Data items:
== Segment start ==
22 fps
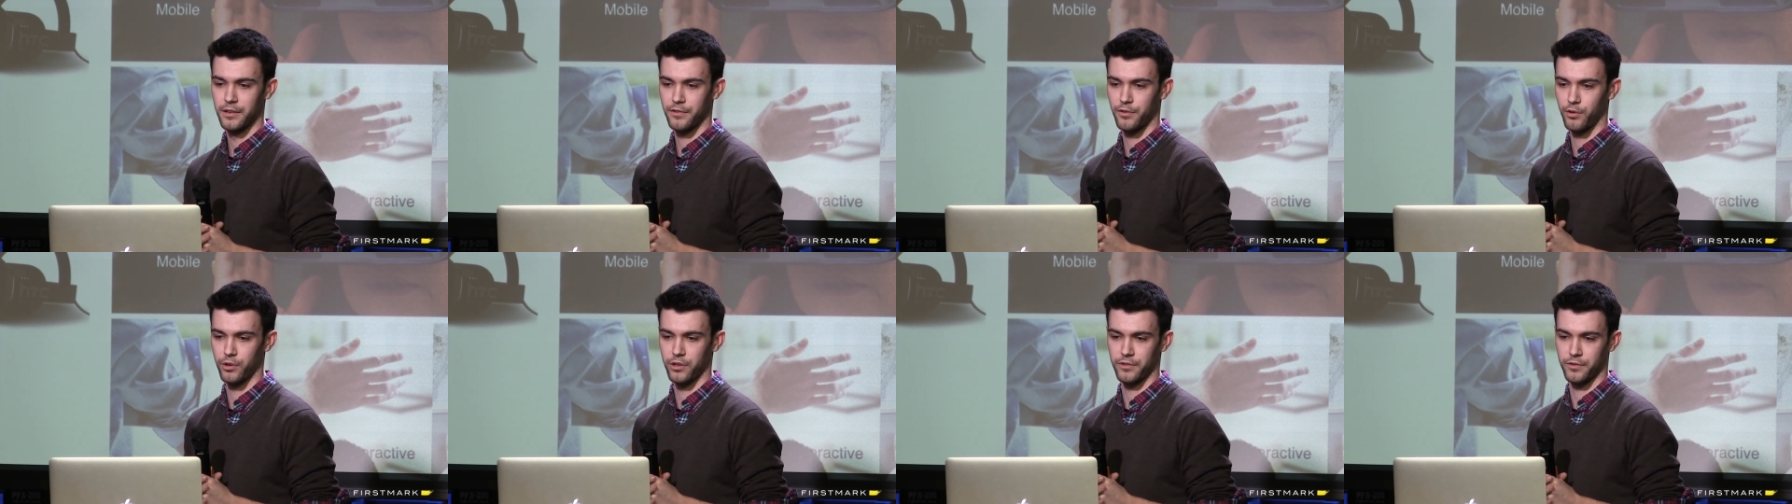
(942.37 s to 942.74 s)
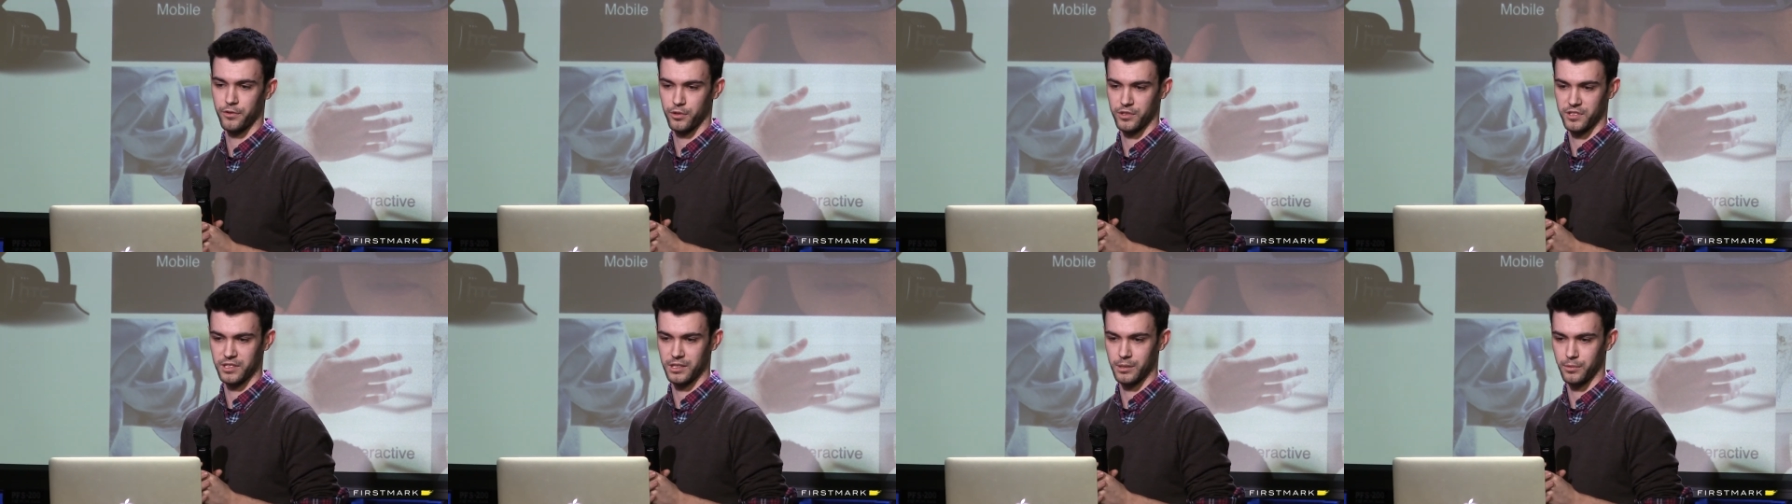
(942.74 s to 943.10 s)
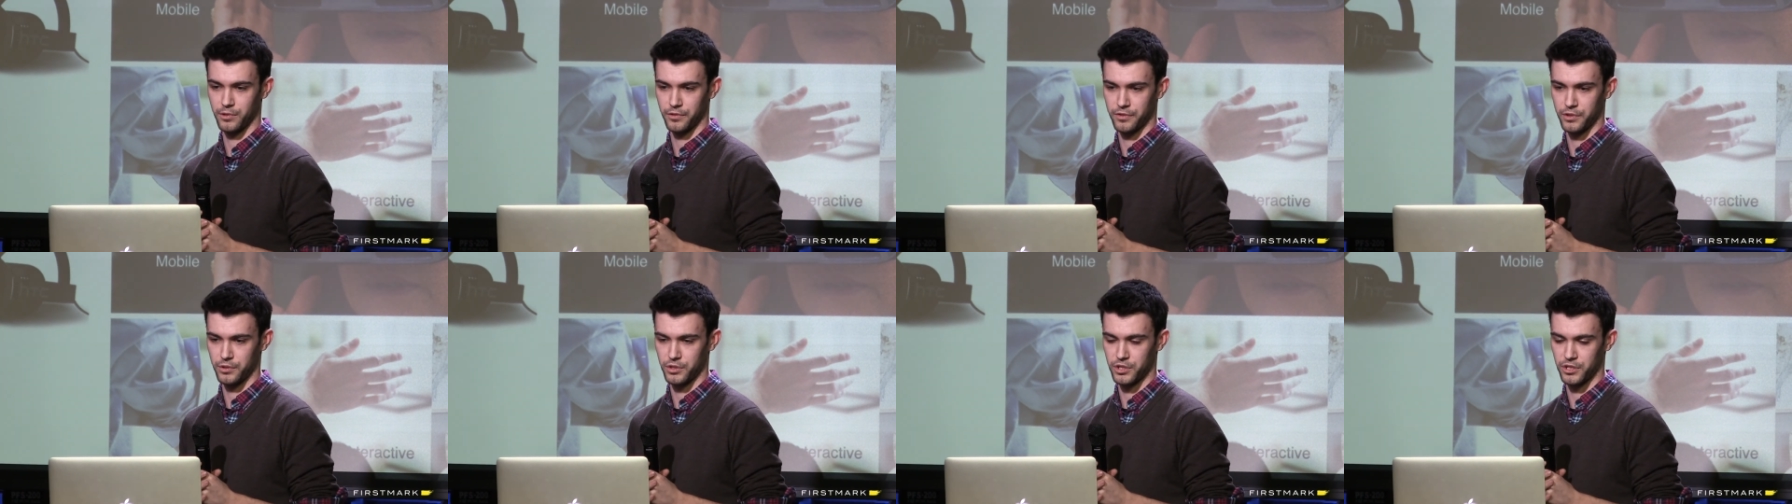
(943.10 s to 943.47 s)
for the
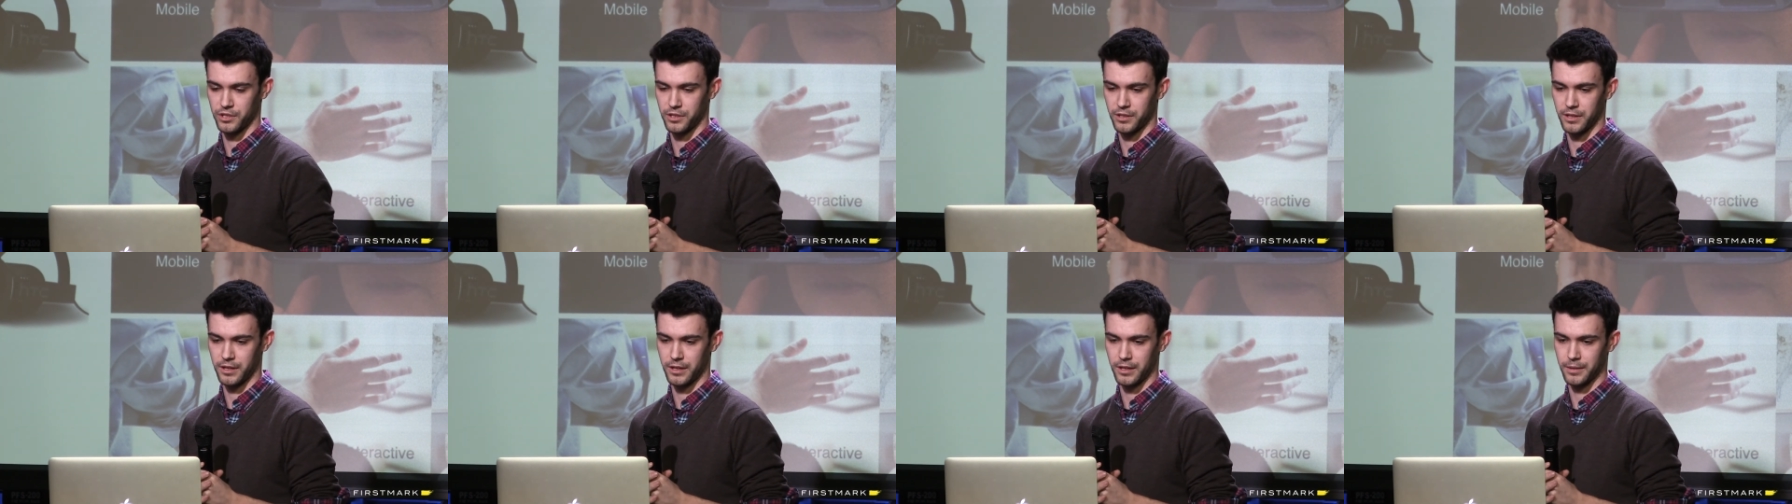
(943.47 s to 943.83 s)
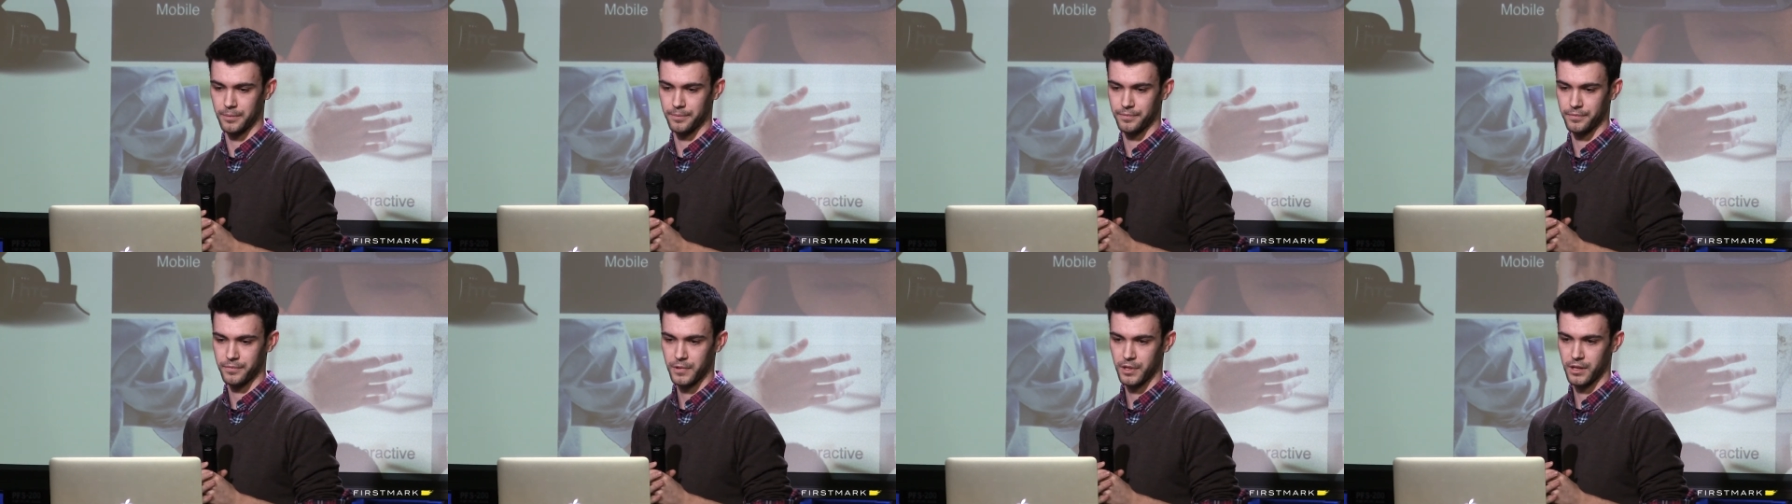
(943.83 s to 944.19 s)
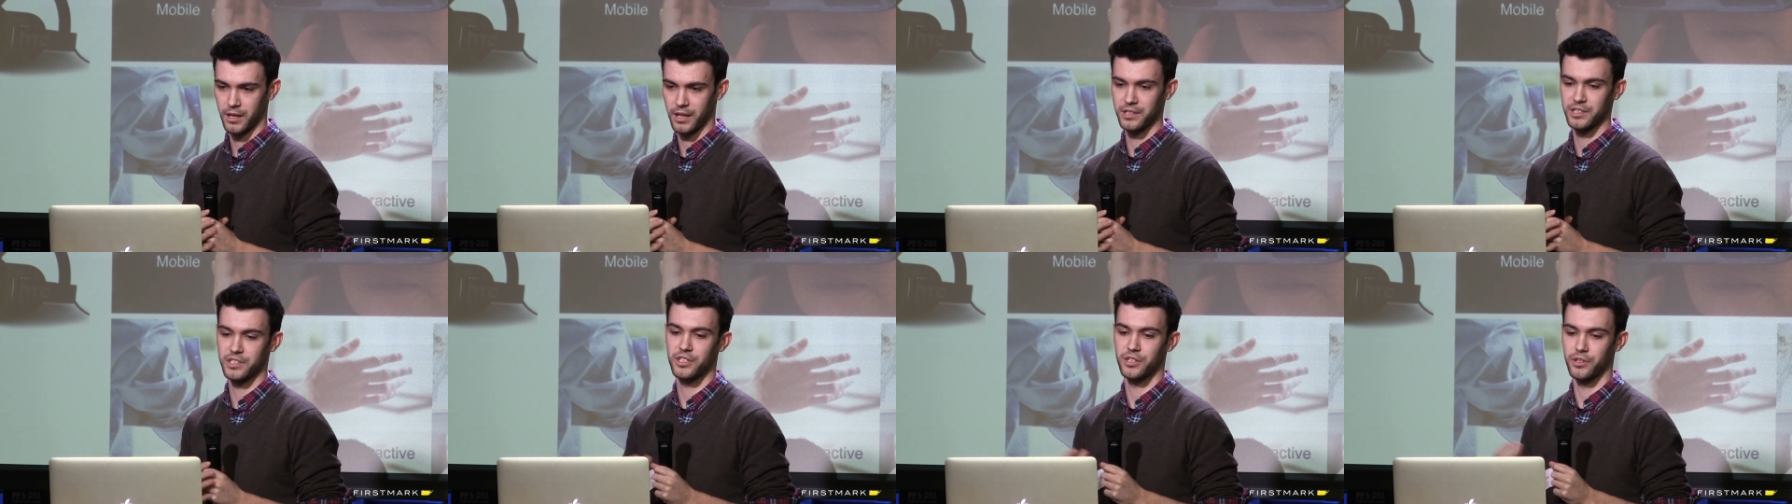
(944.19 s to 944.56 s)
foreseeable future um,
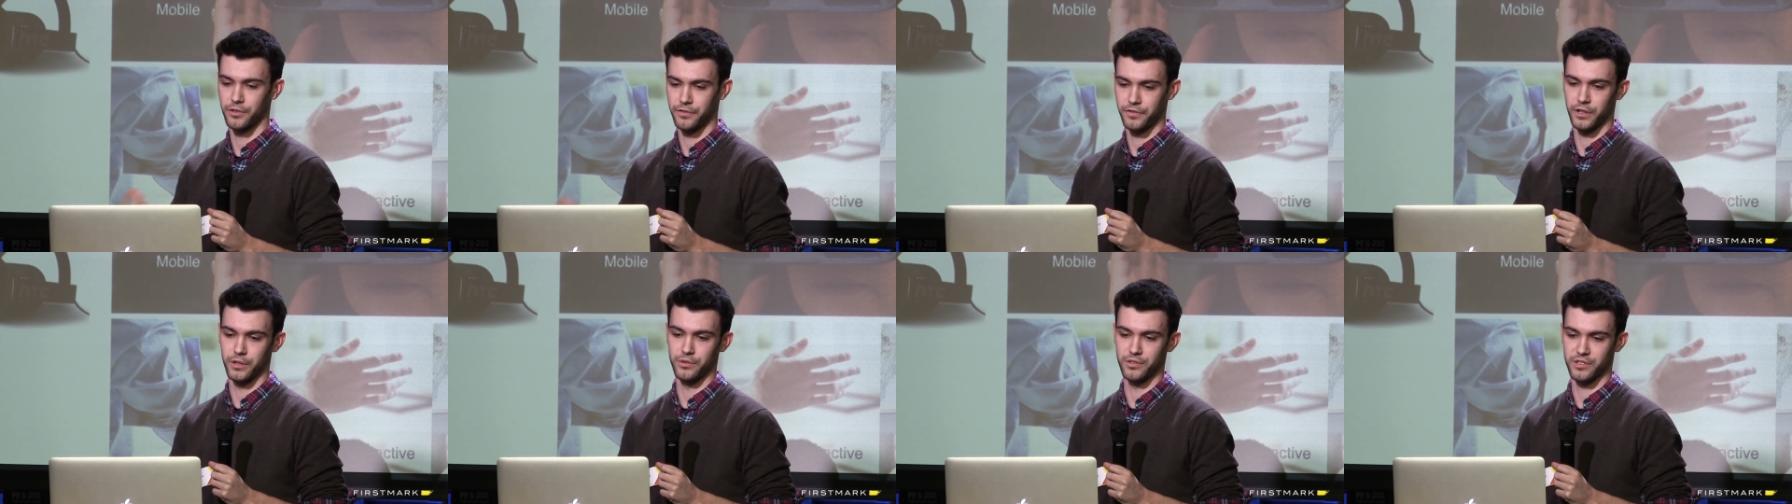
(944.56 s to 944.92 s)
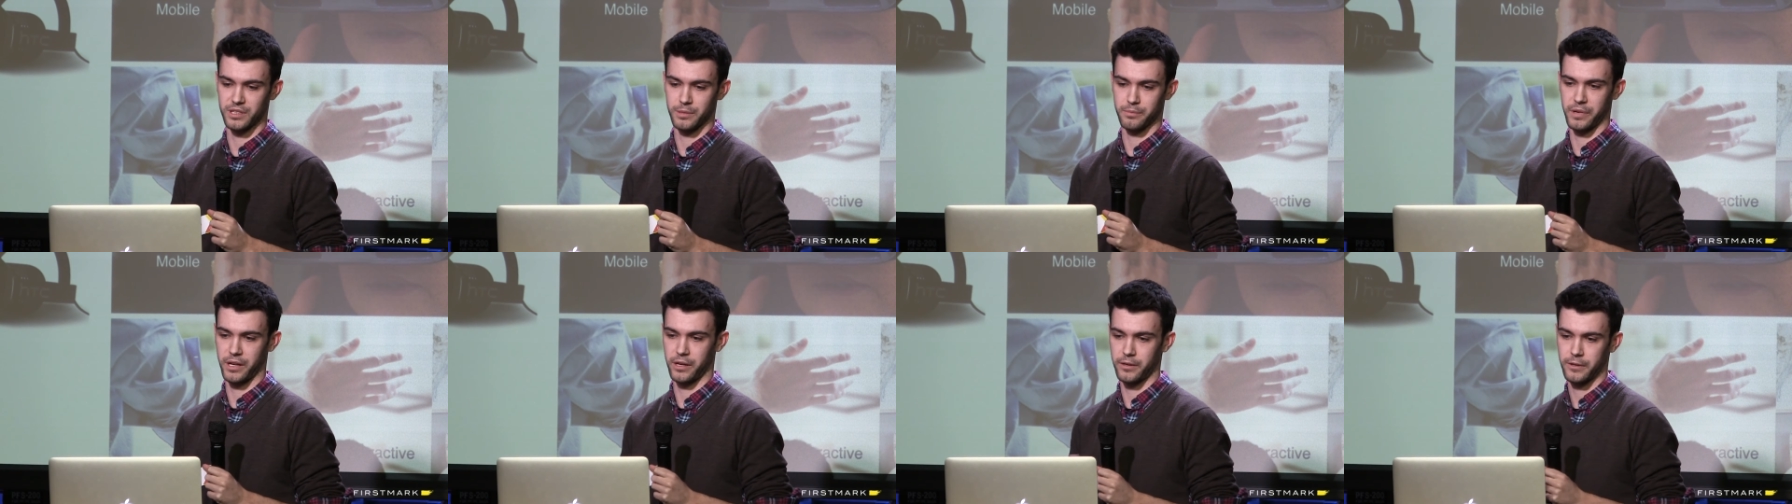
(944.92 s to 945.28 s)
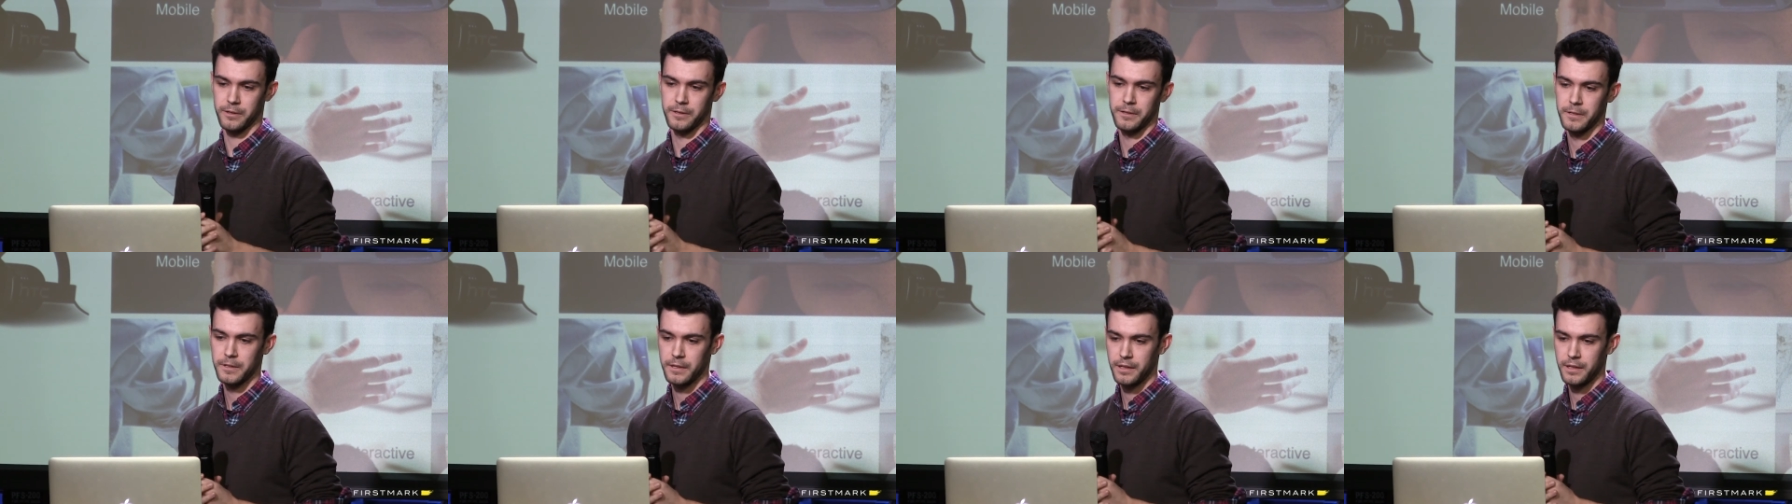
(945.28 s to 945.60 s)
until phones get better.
== Segment end ==
# Prompt
Restate every line above exactly, omitting images.

# Response to the task
22 fps
(942.37 s to 942.74 s)
(942.74 s to 943.10 s)
(943.10 s to 943.47 s)
for the
(943.47 s to 943.83 s)
(943.83 s to 944.19 s)
(944.19 s to 944.56 s)
foreseeable future um,
(944.56 s to 944.92 s)
(944.92 s to 945.28 s)
(945.28 s to 945.60 s)
until phones get better.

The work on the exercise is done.